The very first thing you notice about this picture book is the gorgeous cover art. The Girl Who Ran in large, white font, against a fiery watercolor background slanted crosswise on the dustjacket. And then you see the little picture of Bobbi Gibb at the bottom, running with her hair streaming behind her, echoing the colors above. If it gets you to pick up the book, the cover has done its job. In this case, I don’t see how anyone could resist it!

the girl who ran: bobbi gibb, the first woman to run the boston marathon by frances poletti and kristina yee, illustrated by susanna chapman cover
“She said she would do it, she wasn’t a liar; she’d show them by running like the wind in the fire.” When Bobbi Gibb saw the Boston Marathon her mind was set—she had to be a part of it. She trained hard, journeying across America to run on all kinds of terrain. But when the time came to apply for the marathon, she was refused entry. They told her girls don’t run, girls can’t run. That didn’t stop Bobbi.

This picture book tells the true story of how she broke the rules in 1966 and how, one step at a time, her grit and determination changed the world. The energetic and bright illustrations capture the emotions of Bobbi’s journey and the fluidity of running. Created in collaboration with Bobbi Gibb, The Girl Who Ran is perfect for would-be runners, kids of all ages, and everyone out there with a love of sport.

Frances Poletti and Kristina Yee's picture book,  The Girl Who Ran: Bobbi Gibb, The First Woman to Run the Boston Marathon, illustrated by Susanna Chapman (who also created that gorgeous cover!) tells the story of Bobbi Gibb. Who is Bobbi Gibb? She is the first woman to run the Boston Marathon (the most famous marathon in America). Bobbi loved to run from a young age, and she ran, as the book repeats, “like the wind in the fire.” The book chronicles how attitudes toward her running changed as she grew up – she faced not only official rejection from race officials, but at home, from her family. But after secretly training and determining to race, Bobbi would not be dissuaded. And her mother changed her mind! So Bobbi ran, right into history. And her life, and the lives of others changed because of that.

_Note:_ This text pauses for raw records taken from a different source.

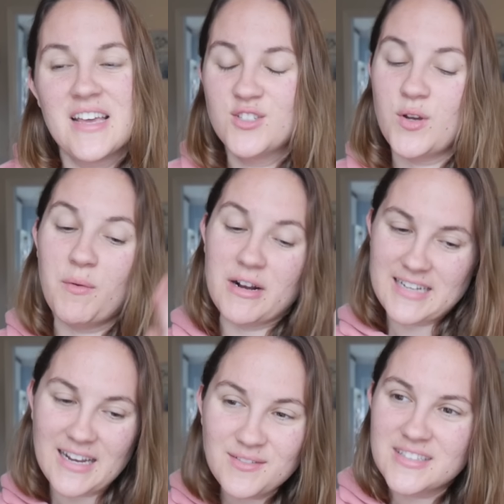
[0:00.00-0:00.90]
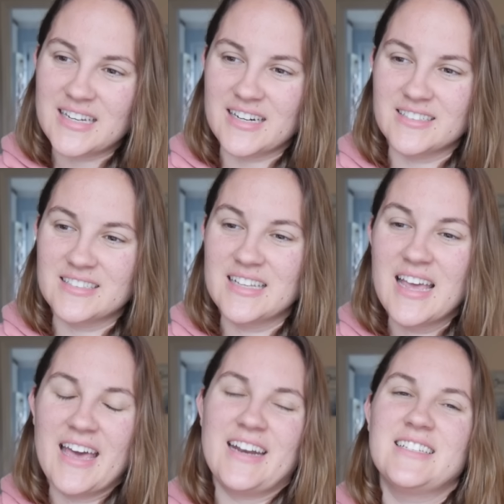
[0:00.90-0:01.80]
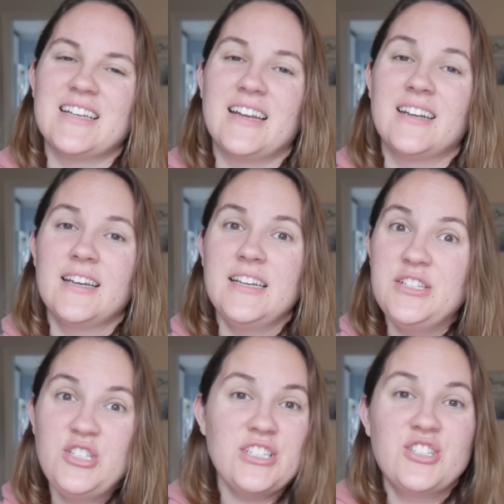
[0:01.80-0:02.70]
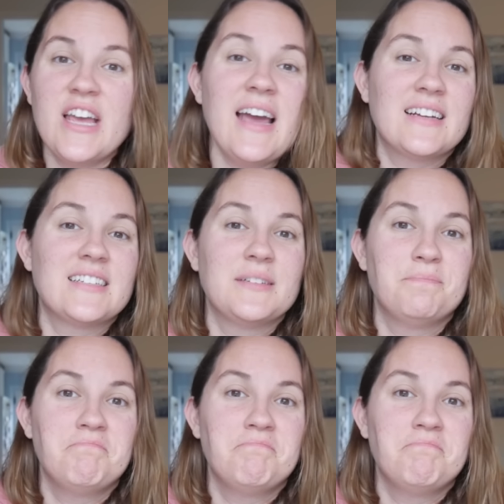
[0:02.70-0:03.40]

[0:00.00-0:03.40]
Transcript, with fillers: So I walked downstairs and I said, "Just checked,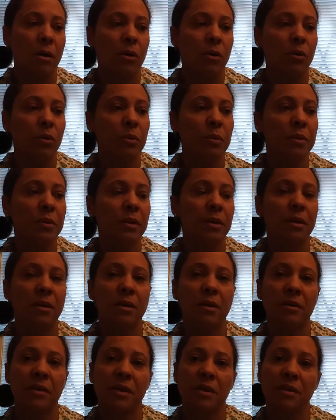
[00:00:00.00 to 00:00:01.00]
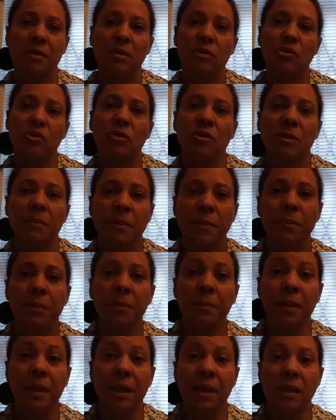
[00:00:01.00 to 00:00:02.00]
over the decisions that people
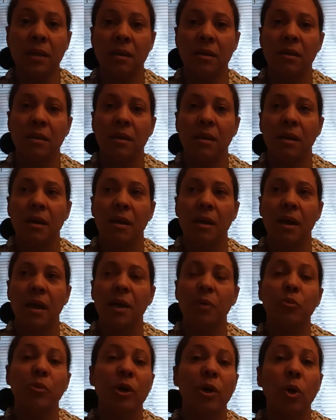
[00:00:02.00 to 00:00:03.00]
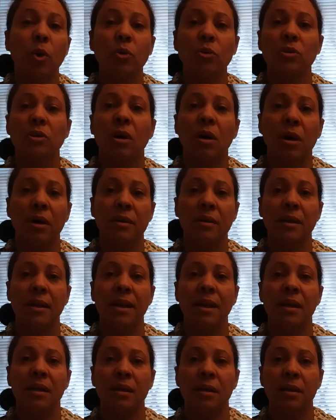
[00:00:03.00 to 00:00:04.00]
make and what goes on
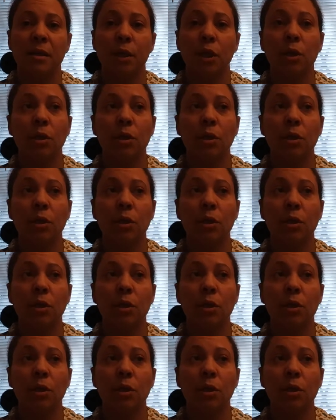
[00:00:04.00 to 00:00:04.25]
in a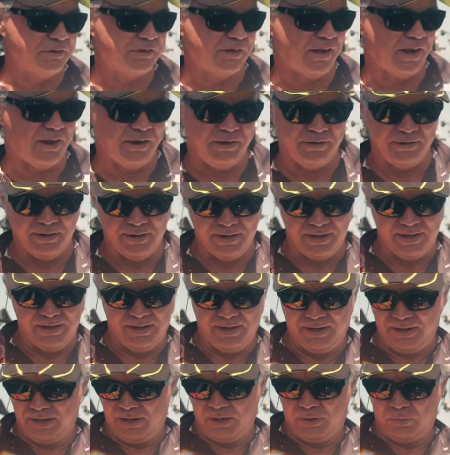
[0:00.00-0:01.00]
So
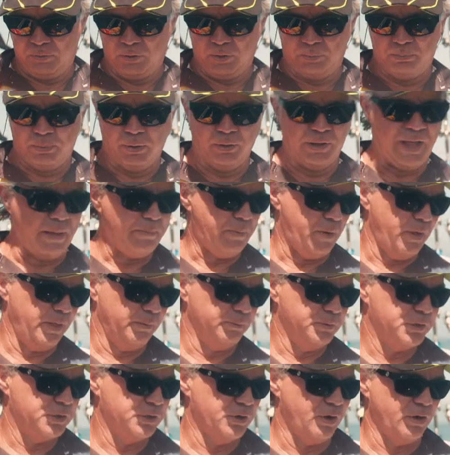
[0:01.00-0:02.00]
we'll pull up on
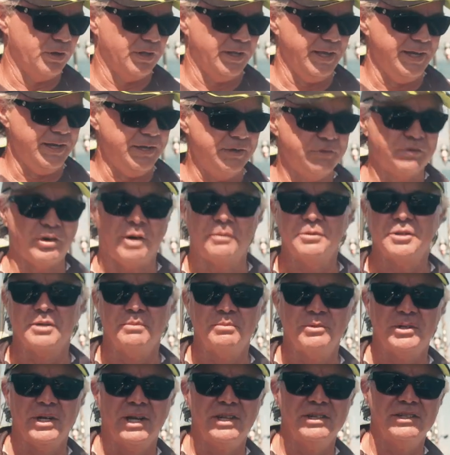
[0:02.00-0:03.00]
them shortly, drop
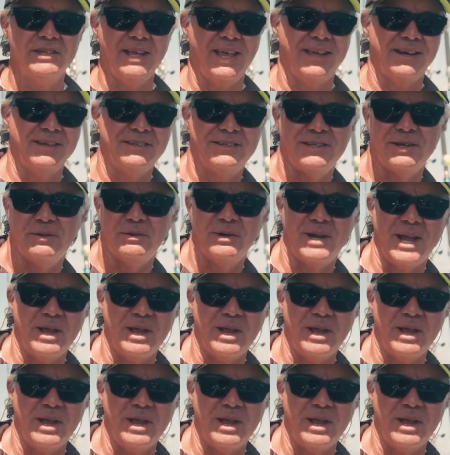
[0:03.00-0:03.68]
some jigs down and see whatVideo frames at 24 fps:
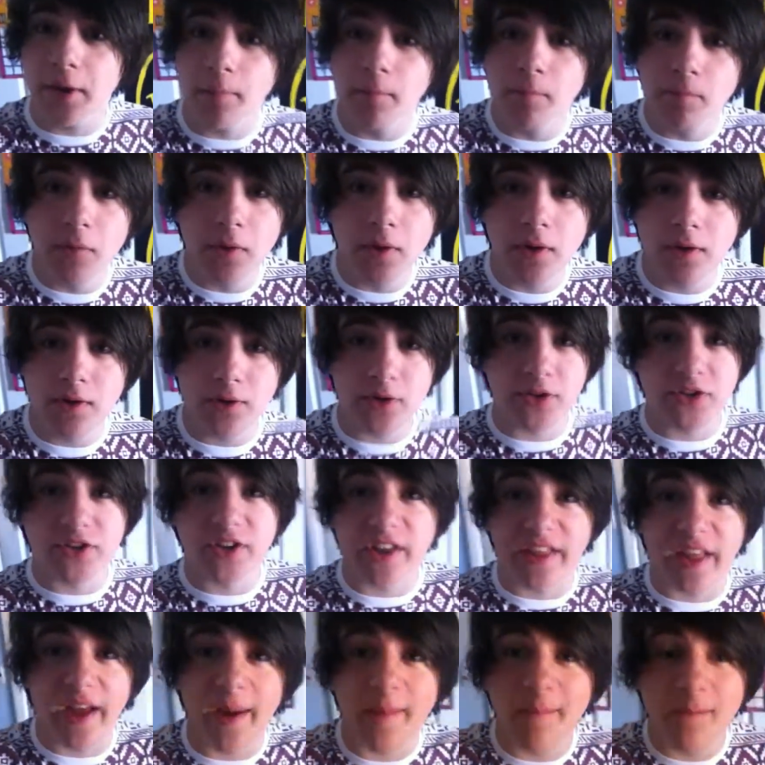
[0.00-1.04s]
go. I'll just
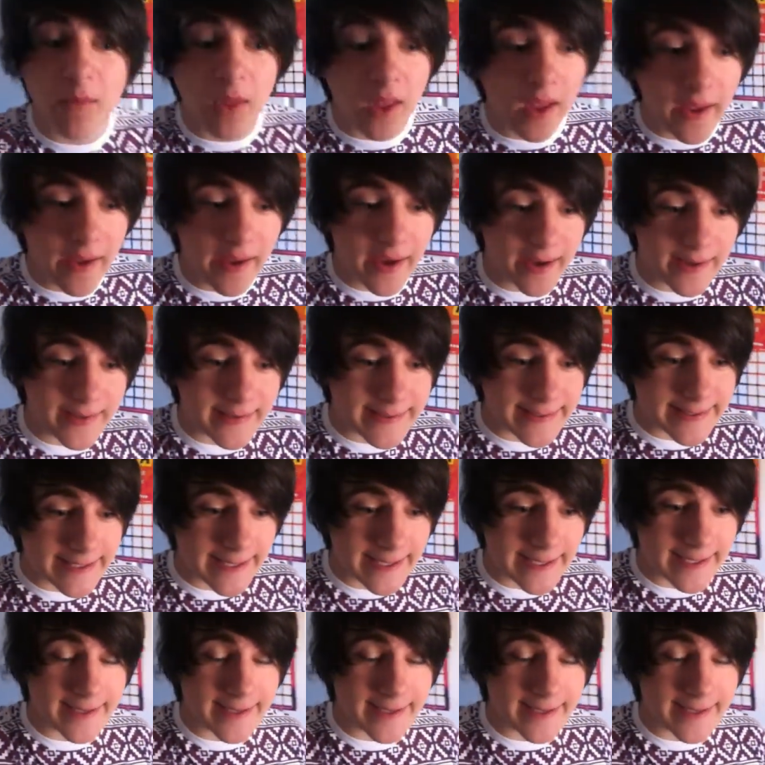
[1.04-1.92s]
say that. And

On one hand you could characterize this picture book as an inspirational biography for younger readers. But really, it’s more than that. The prose is lyrical, and it’s accompanied by lovely art that will appeal to any reader, whether they prefer nonfiction or not. It also doesn’t hesitate to tell the story of familial disapproval and conflicts between traditional gendered expectations and personal aspirations – something that we can always use more of in books for younger kids.

As expected in a book about a runner, most of the page spreads show movement, and the illustrator portrays this with the swirls of watercolor “fire” so that you can see Bobbi’s path through the landscape. The art really shines, and in the final pages, at the marathon finish line, there’s a foldout spread that broadens the scope of the moment into something dramatic.

Another positive: at the end of the book there’s a concise 2-page spread with both a formal biography and a timeline showing Bobbi’s marathon runs, Boston Marathon milestones and women’s involvement. It would be a good starting point for a school project!

In all, The Girl Who Ran is a beautiful picture book that illustrates the value of persevering despite setbacks, or even the disbelief or opposition of your family.

Recommended for: readers ages 6-9 who are interested in nonfiction biographies, running, and people overcoming the odds, and folks any age who enjoy positive, inspirational stories.

Fine print: I received a copy of this title for review from the publisher. I did not receive any compensation for this post.